Dataset entries:
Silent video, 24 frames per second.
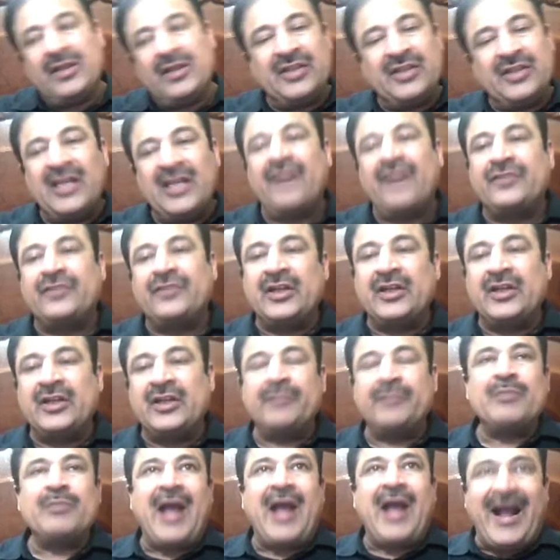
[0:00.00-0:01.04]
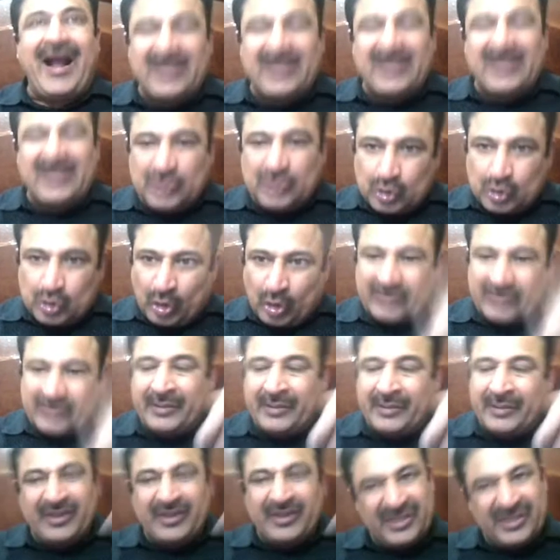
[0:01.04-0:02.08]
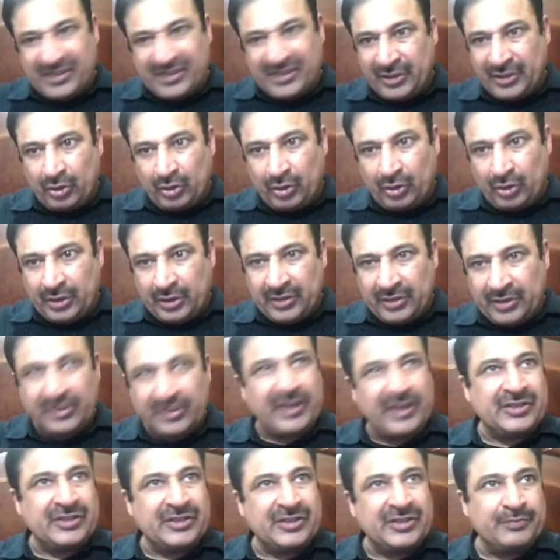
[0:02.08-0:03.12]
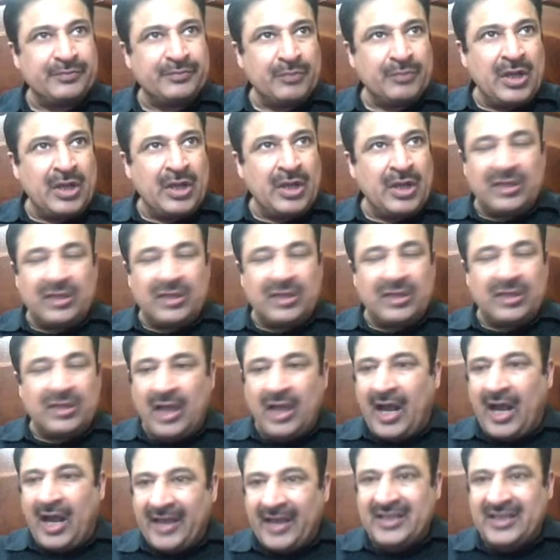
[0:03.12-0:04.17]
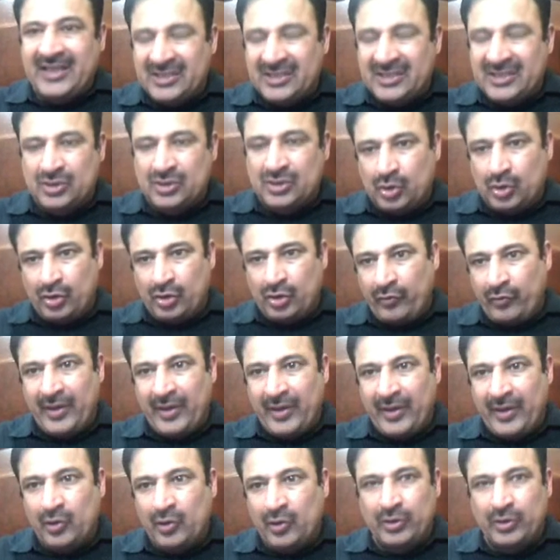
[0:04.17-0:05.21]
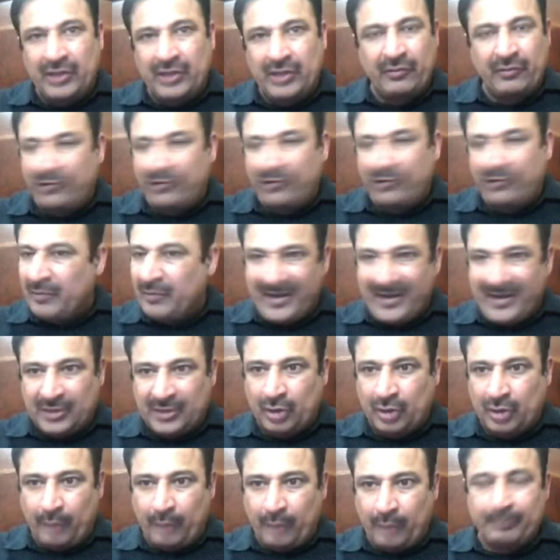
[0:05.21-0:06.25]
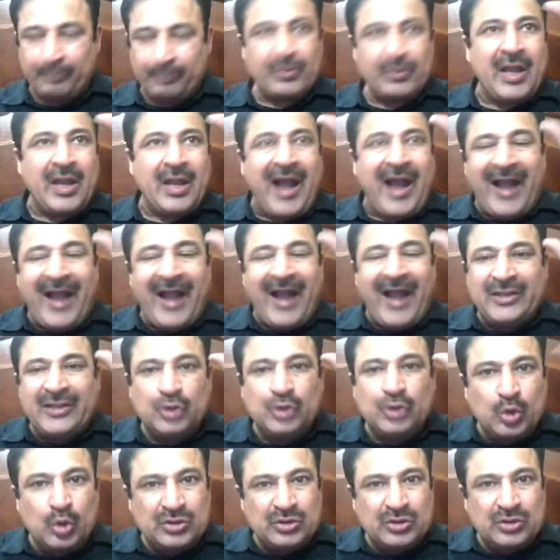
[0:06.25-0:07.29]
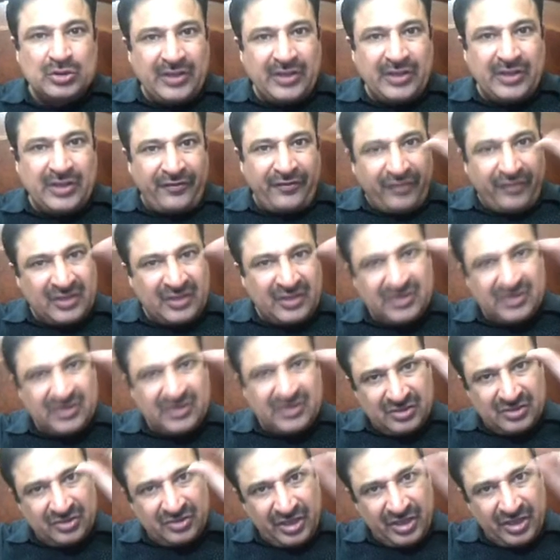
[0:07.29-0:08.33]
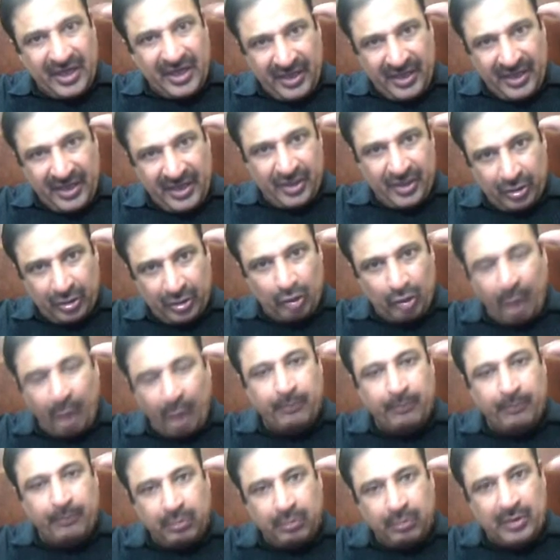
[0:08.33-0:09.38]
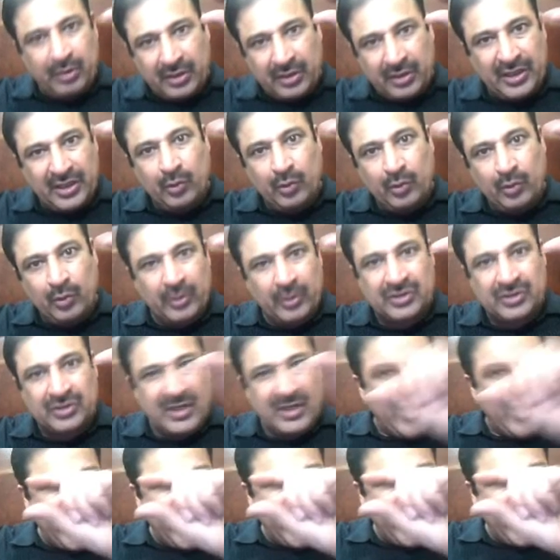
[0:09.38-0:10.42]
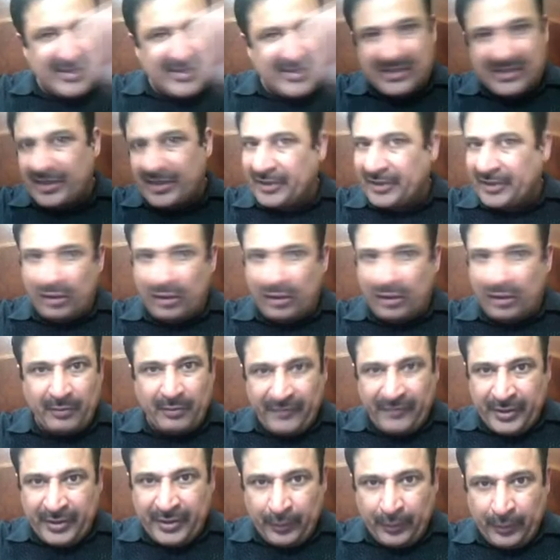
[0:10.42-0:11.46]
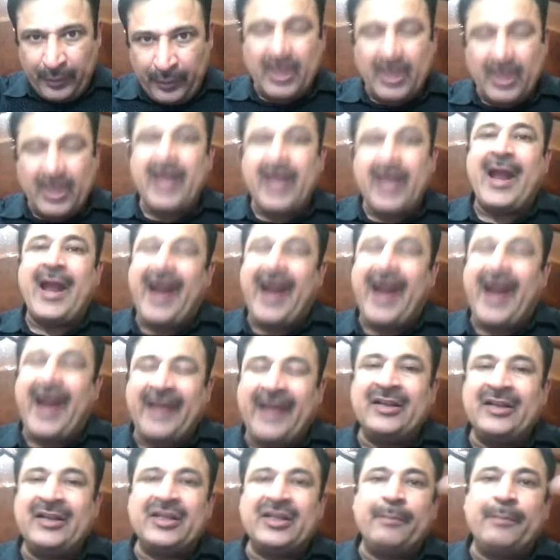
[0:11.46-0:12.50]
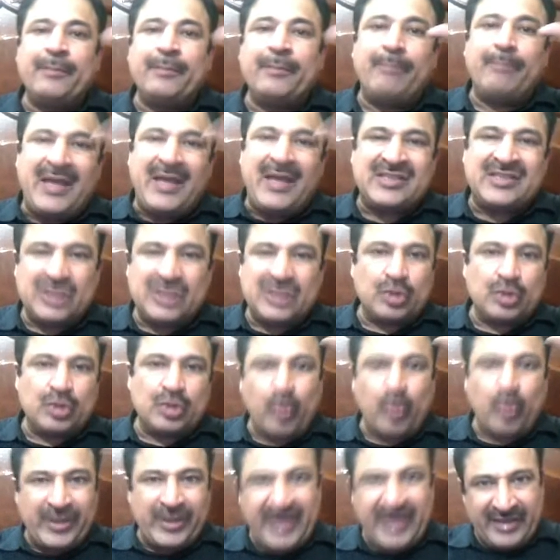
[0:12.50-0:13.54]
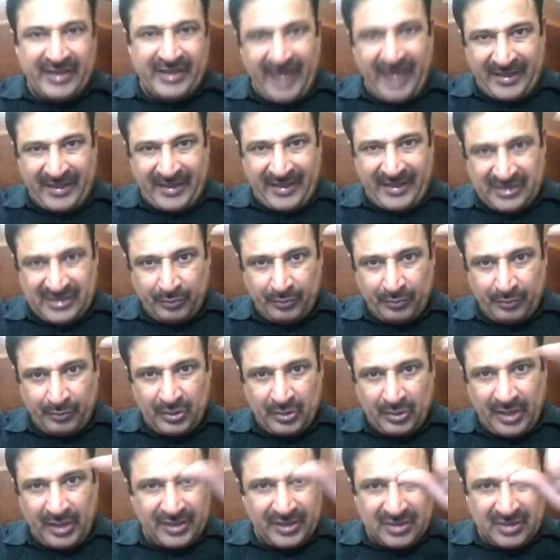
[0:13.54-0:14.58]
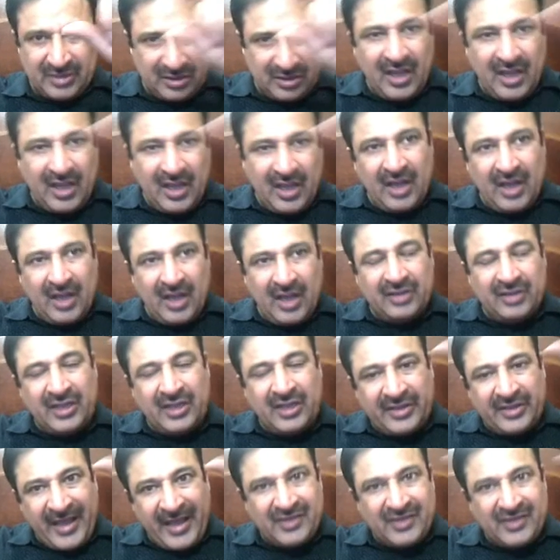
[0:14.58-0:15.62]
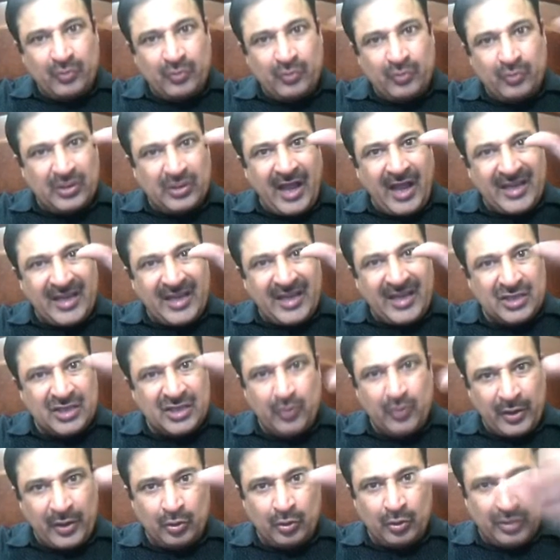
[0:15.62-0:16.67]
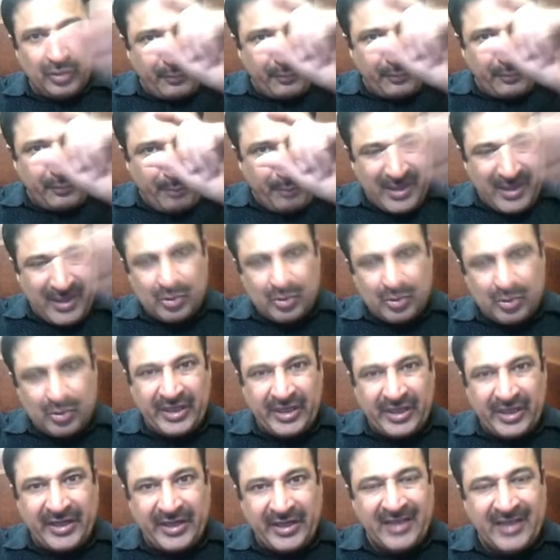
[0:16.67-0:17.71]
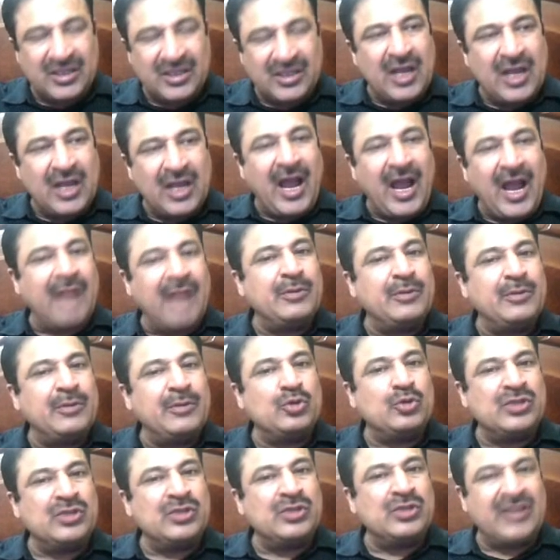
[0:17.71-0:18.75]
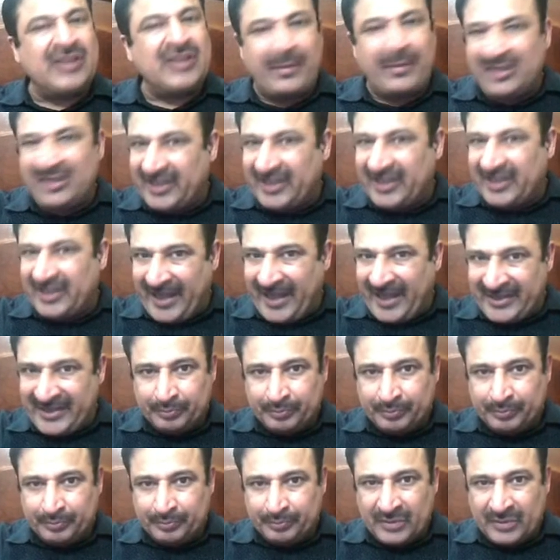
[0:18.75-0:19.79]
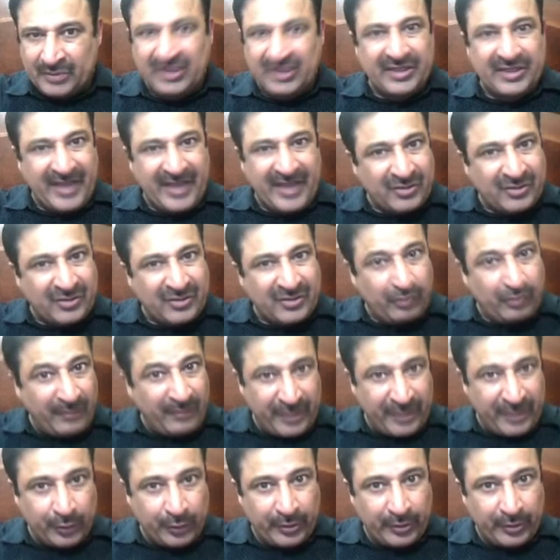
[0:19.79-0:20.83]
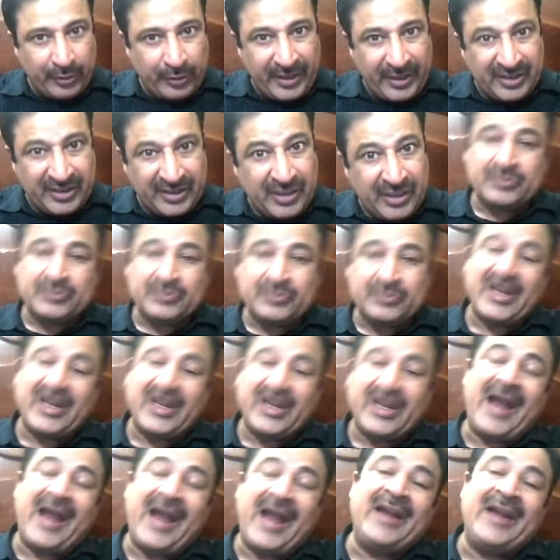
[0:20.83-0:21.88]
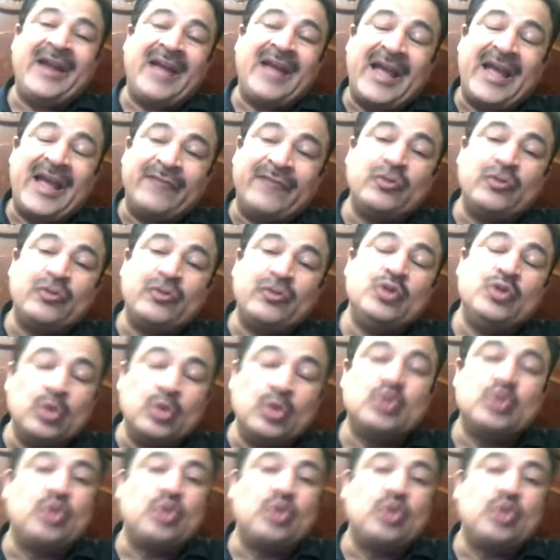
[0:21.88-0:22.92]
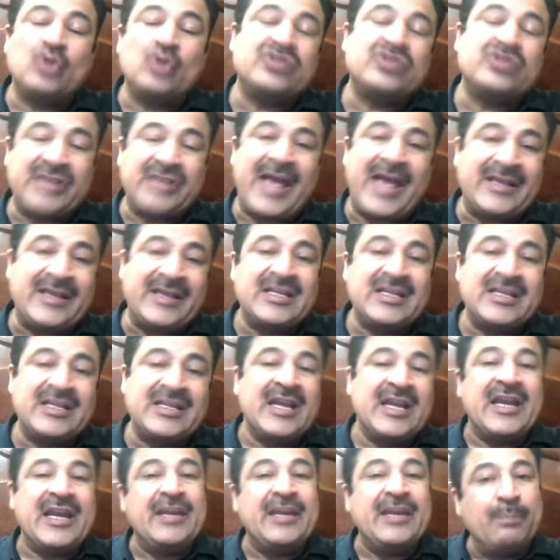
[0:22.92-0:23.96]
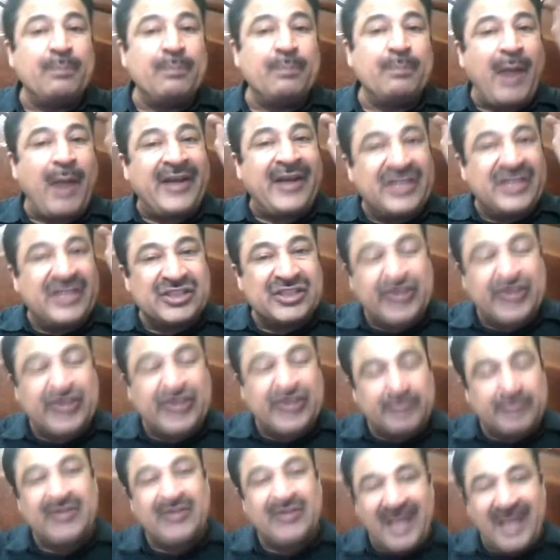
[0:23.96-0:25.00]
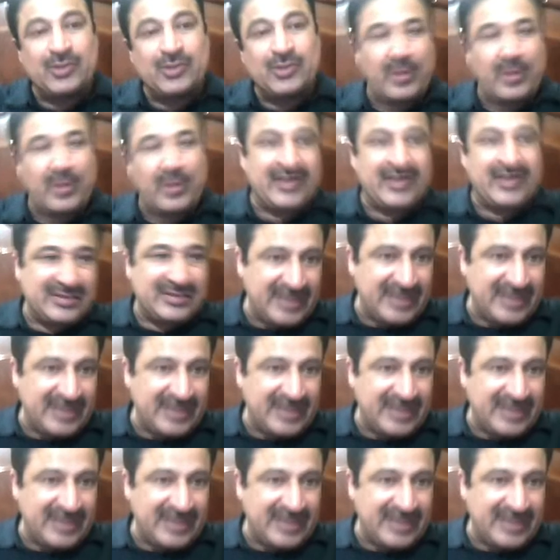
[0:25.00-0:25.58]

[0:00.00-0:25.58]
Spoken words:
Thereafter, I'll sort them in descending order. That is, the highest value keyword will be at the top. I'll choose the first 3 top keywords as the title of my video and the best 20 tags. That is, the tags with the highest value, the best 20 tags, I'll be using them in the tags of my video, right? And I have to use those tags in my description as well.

▸ **Aim of the exercise**
Go through the entries above and print each one exactly, minus the pictures.

▸ **Task output**
Silent video, 24 frames per second.
[0:00.00-0:01.04]
[0:01.04-0:02.08]
[0:02.08-0:03.12]
[0:03.12-0:04.17]
[0:04.17-0:05.21]
[0:05.21-0:06.25]
[0:06.25-0:07.29]
[0:07.29-0:08.33]
[0:08.33-0:09.38]
[0:09.38-0:10.42]
[0:10.42-0:11.46]
[0:11.46-0:12.50]
[0:12.50-0:13.54]
[0:13.54-0:14.58]
[0:14.58-0:15.62]
[0:15.62-0:16.67]
[0:16.67-0:17.71]
[0:17.71-0:18.75]
[0:18.75-0:19.79]
[0:19.79-0:20.83]
[0:20.83-0:21.88]
[0:21.88-0:22.92]
[0:22.92-0:23.96]
[0:23.96-0:25.00]
[0:25.00-0:25.58]

[0:00.00-0:25.58]
Spoken words:
Thereafter, I'll sort them in descending order. That is, the highest value keyword will be at the top. I'll choose the first 3 top keywords as the title of my video and the best 20 tags. That is, the tags with the highest value, the best 20 tags, I'll be using them in the tags of my video, right? And I have to use those tags in my description as well.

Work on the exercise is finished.